Keeping the outsiders at bay
THE GREAT WALL: CHINA AGAINST THE WORLD, 1000 BC-AD 2000 by Julia Lovell Atlantic, £19.99, pp. 412, ISBN 1843542129 ✆ £15.99 (plus £2.45 p&p) 0870 429 6655 Iwas chatting to some labourers on a building site in Shanghai last year when a man, better dressed than the others and wearing glasses, approached. What was I doing? he demanded. When I refused to give my name or address, he chased after me, shouting. The labourers ignored him. I was more concerned. I had met his type in China shortly after the Cultural Revolution. But this was 2005 and Shanghai was now transformed by China’s experiment with capitalism. Amongst the futuristic skyscrapers, I had not expected to find the political informer still alive and well and keeping an eye on the city’s migrant work force.

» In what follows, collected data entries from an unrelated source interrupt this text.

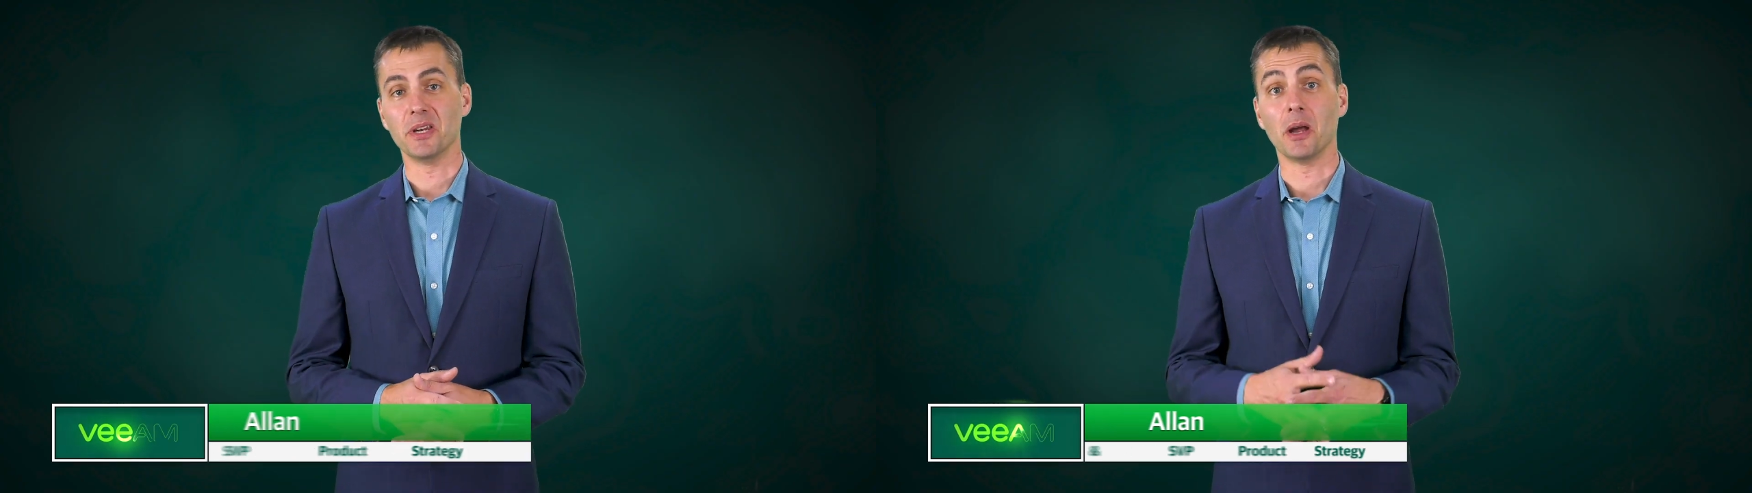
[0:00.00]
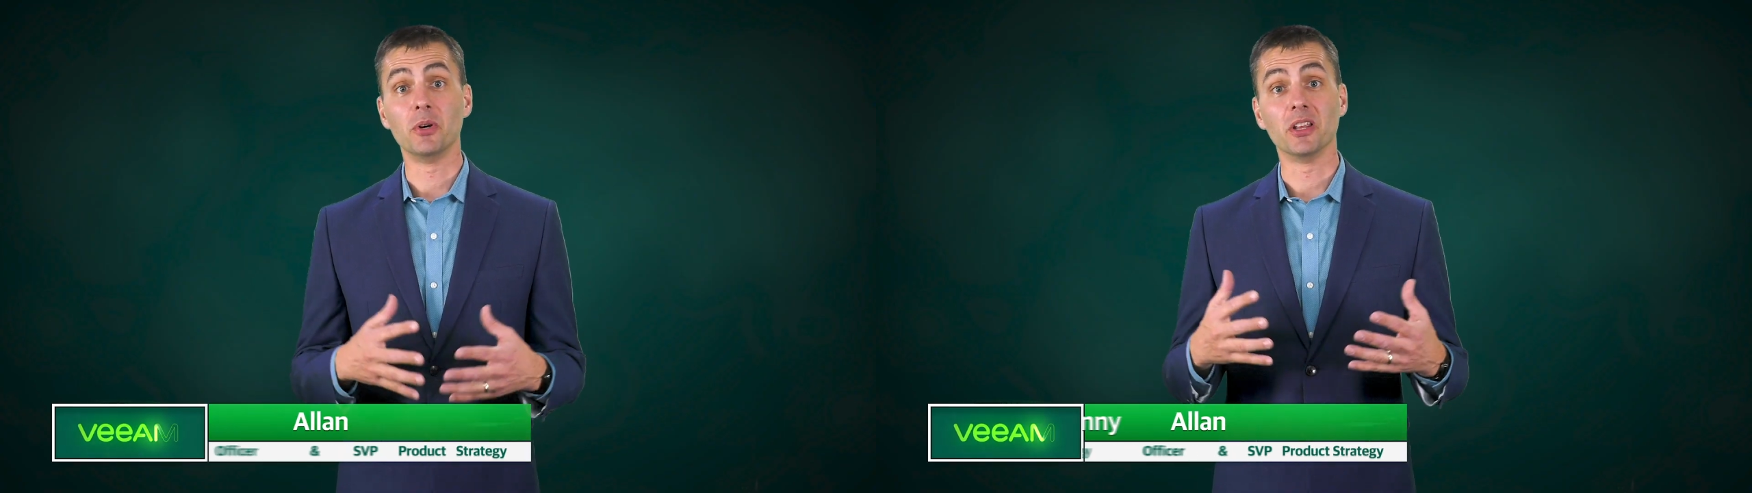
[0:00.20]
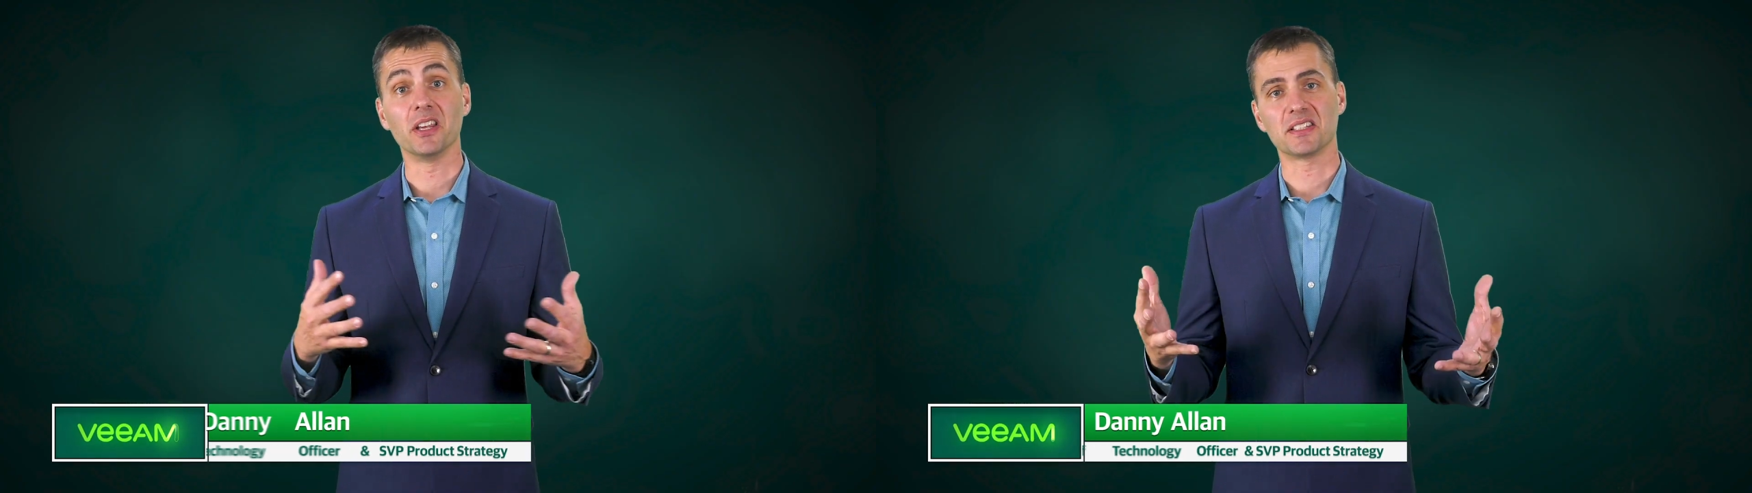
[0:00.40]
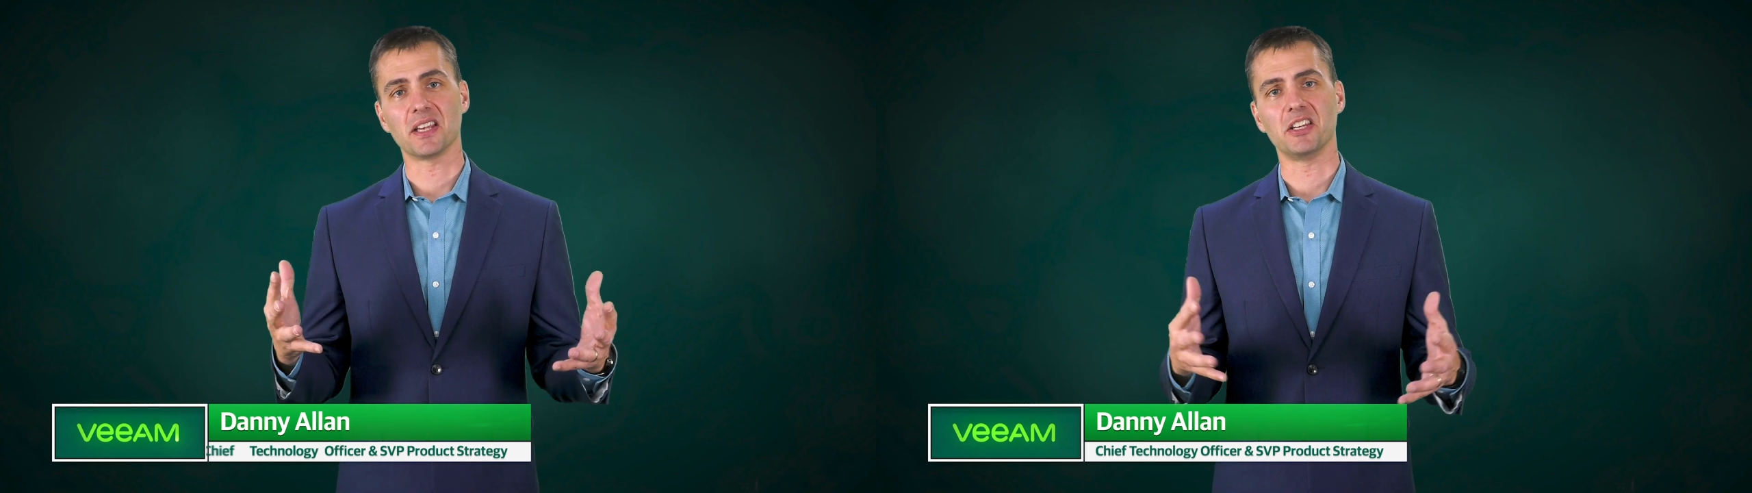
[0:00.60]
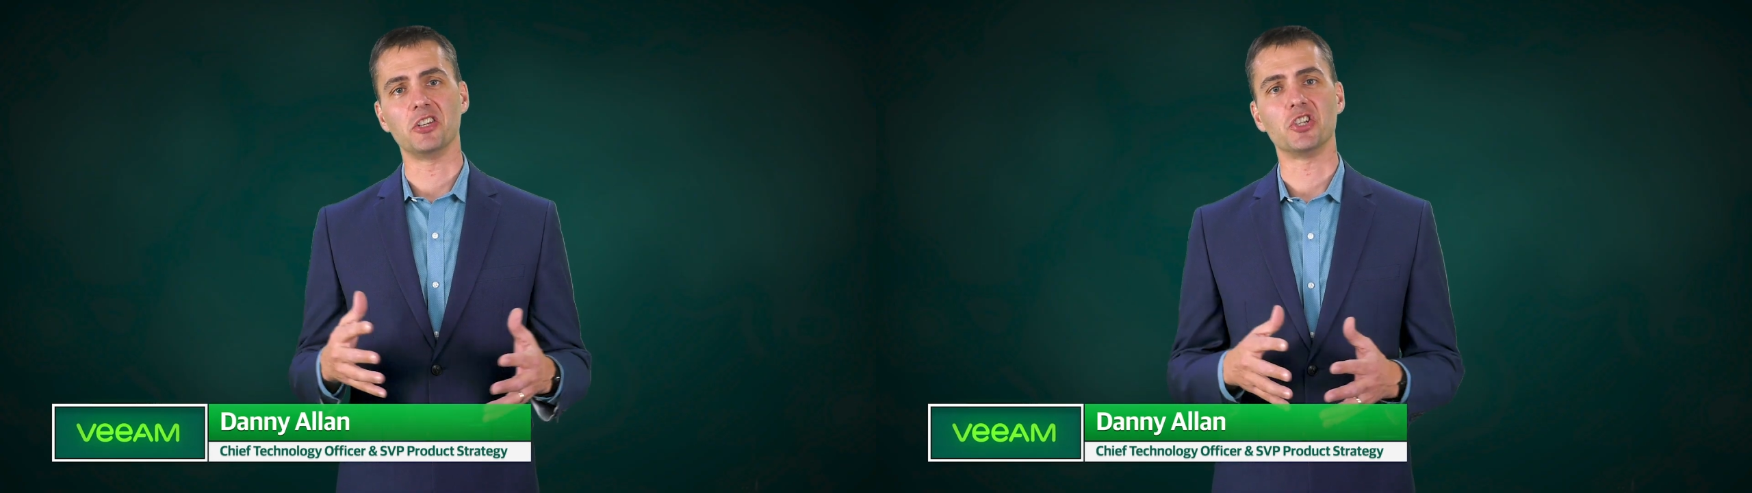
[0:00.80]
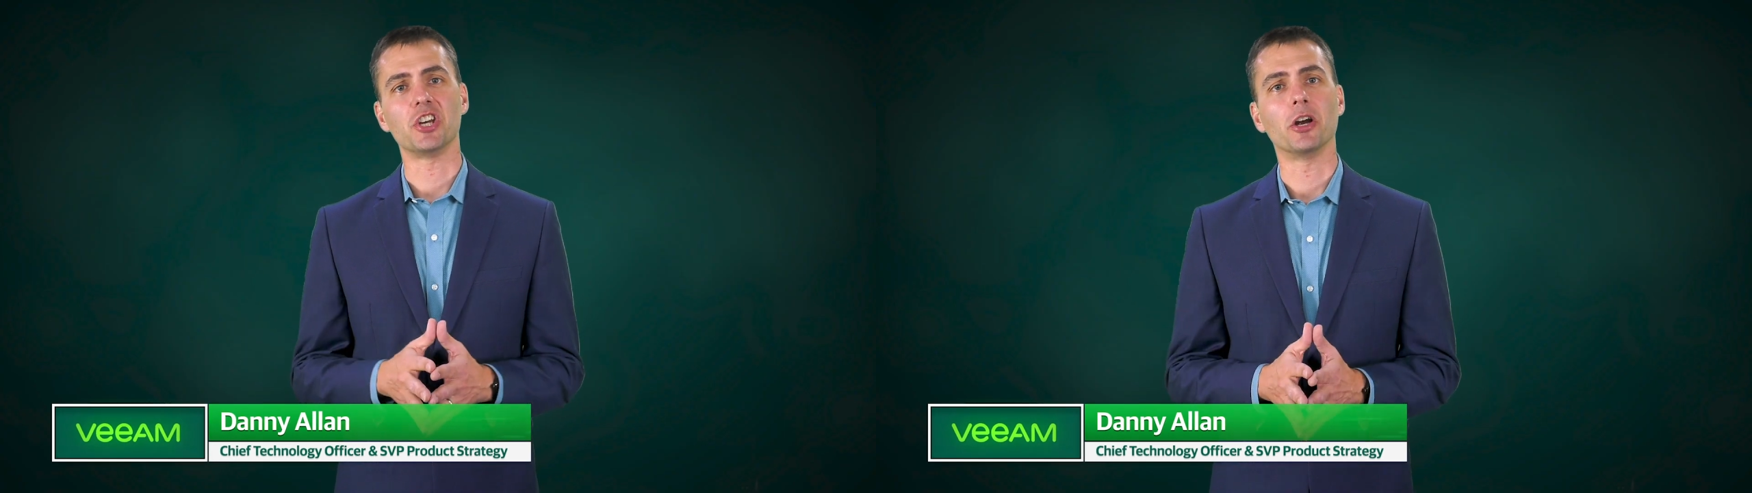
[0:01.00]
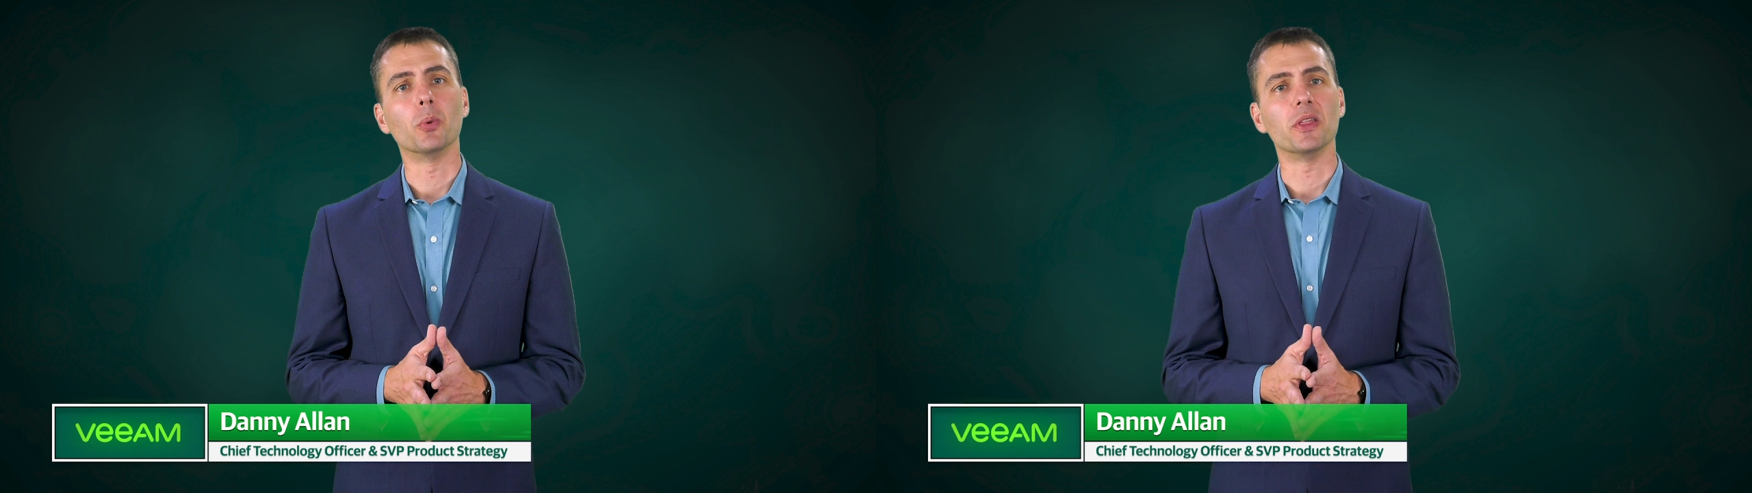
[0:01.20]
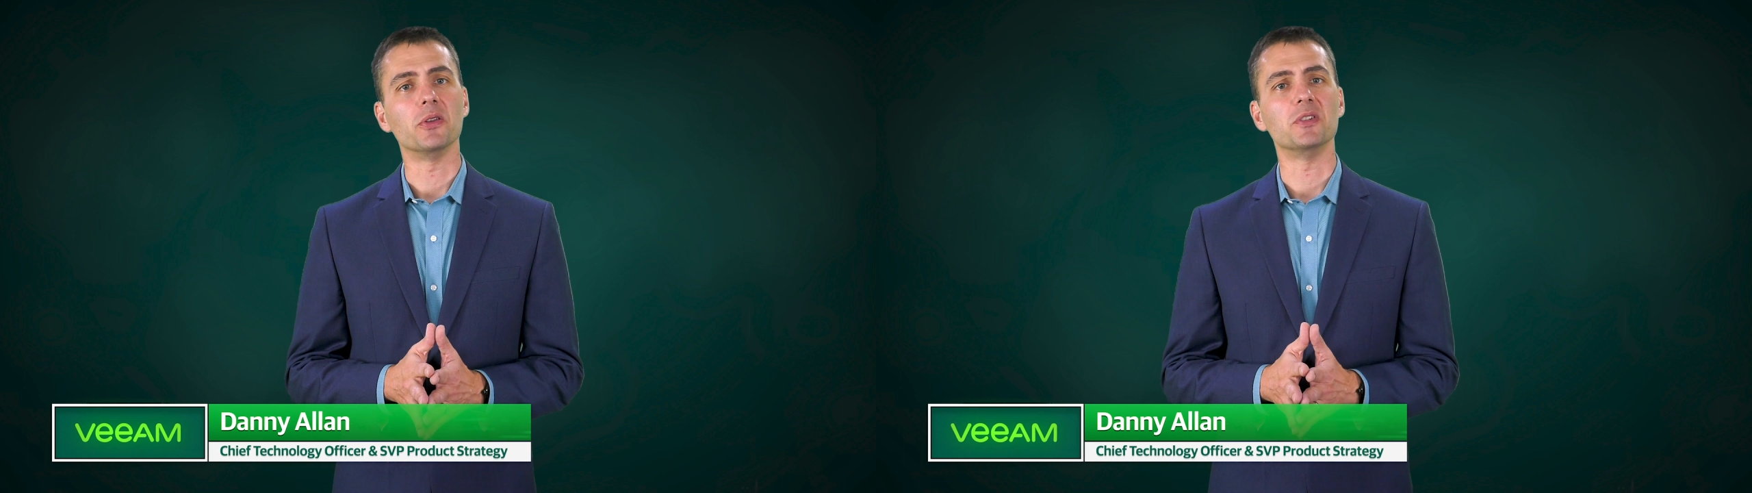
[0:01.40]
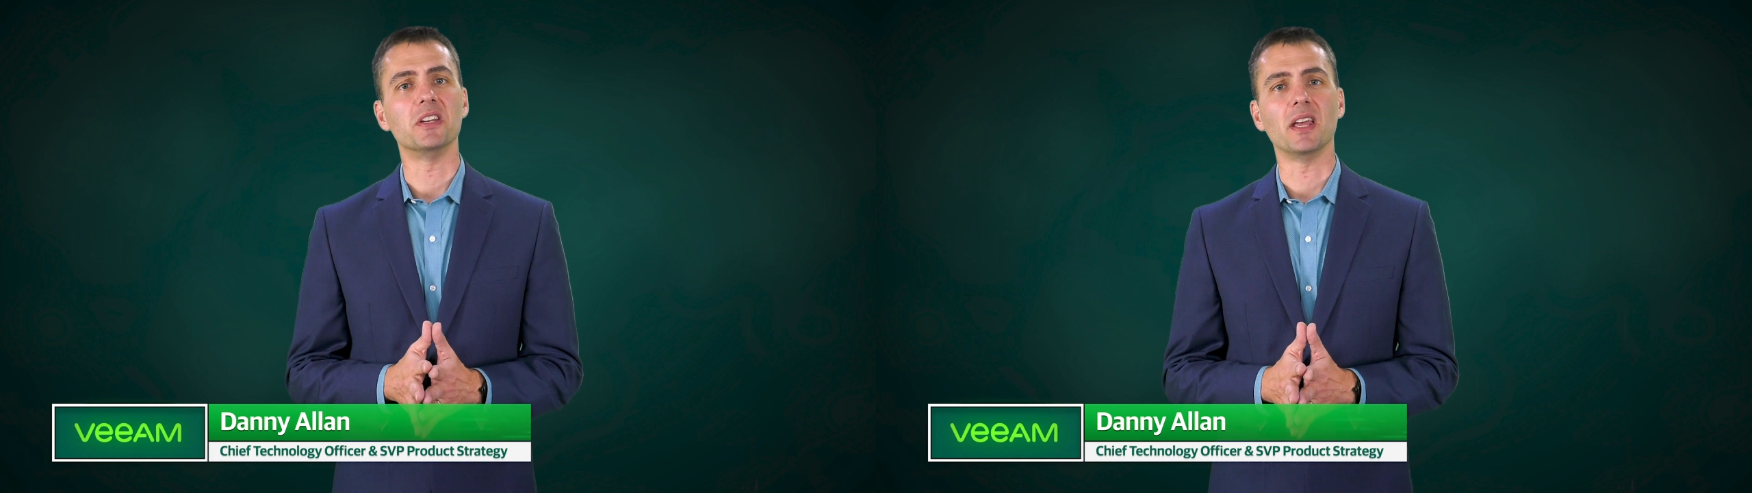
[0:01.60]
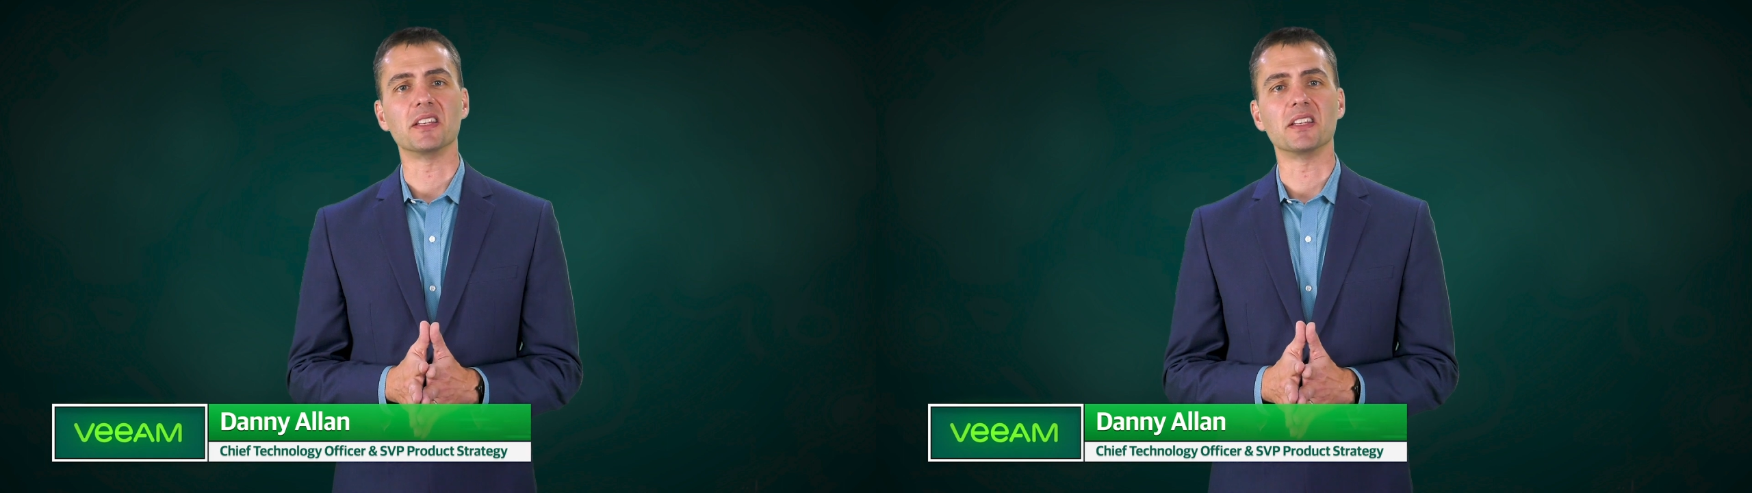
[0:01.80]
and I'm really excited to share with you today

Julia Lovell’s book, The Great Wall, is a history not only of that legendary structure but also the mentality it represents. The pursuit of a foreign woman on a building site is part of a long tradition of constructing mental as well as physical walls by the Chinese state in order to repel foreign influences and to control the Chinese people within.
China is set to become a superpower whose influence will affect us all. What kind of superpower will it be? How will it respond to the ‘barbarians’ who own the raw materials its economy needs? How will the opening up of China affect the ‘Great Wall’ mentality? This history is a good place to start. 2,200 years old and 4,300 miles long, the Great Wall of China appears a physical manifestation of confidence. Here a civilisation drew the line between itself and the barbarians at its borders. In fact nothing is quite what it seems. The wall itself was fragmentary, not even called the Great Wall and virtually forgotten by the Chinese until the 20th century when Mao Zedong recognised its propaganda value as a monument to national unity.
Lovell condenses 2,000 years of Chinese history in just over 300 pages. She is an entertaining writer (although her prose style could have down with better editing) with a strong sense of narrative and a good choice of anecdote. The marriage proposal dispatched from the Mongolian leader in 192 BC to the Chinese Empress Lu reads like an advert in a Lonely Hearts’ column. ‘I am a lonely widowed ruler,’ he laments. ‘Your majesty is also a widowed ruler living a life of solitude. Both of us are without pleasures and lack any way to amuse ourselves...’ The last days of the Tang dynasty are summed up by a party thrown by Yang Guifei, the favourite concubine of the Emperor Xuanzong, to celebrate the birthday of the Emperor’s most able general. An Lushan was fat, illiterate and would shortly go on to lead a rebellion that would see the end of the Tang dynasty and the death of Yang Guifei. But on that day the concubine dressed him entirely in baby clothes and, in a mock ceremony, adopted him as her son.
The building and upkeep of China’s long walls cost enormous amounts in revenue and lives. Again and again dynasties bankrupted themselves in their efforts to defeat the barbarian only to watch in consternation as he walked around the wall, came in through an open gate or arrived, as did the Westerner, from the sea. Ironically the Tang dynasty, founded in 618 and revered as a political and cultural golden age, achieved its success without long walls. In fact it was the most cosmopolitan period in China’s history. The capital, Chan’an, contained an estimated 25,000 foreigners, Canton perhaps as many as 120,000, some of whom attained high office. Foreign influence was not only welcome but fashionable. The aristocracy took to polo, the Emperor made a dancing girl from Tashkent his concubine, men wore leopard-skin hats and women Turkish caps.
Today the Great Wall may be a tourist attraction, but the Great Wall mentality is as strong as ever. The state sees the internet as the new threat with its ability, as the author remarks, ‘to bring down walls not just between China and the rest of the world but within China itself’. The government’s defence is even known as the ‘Great Firewall of China’. In 2003 the government closed half of the country’s 200,000 internet cafés and installed surveillance software in the rest. It will be a while yet before foreign dancing girls and Turkish caps are back in fashion.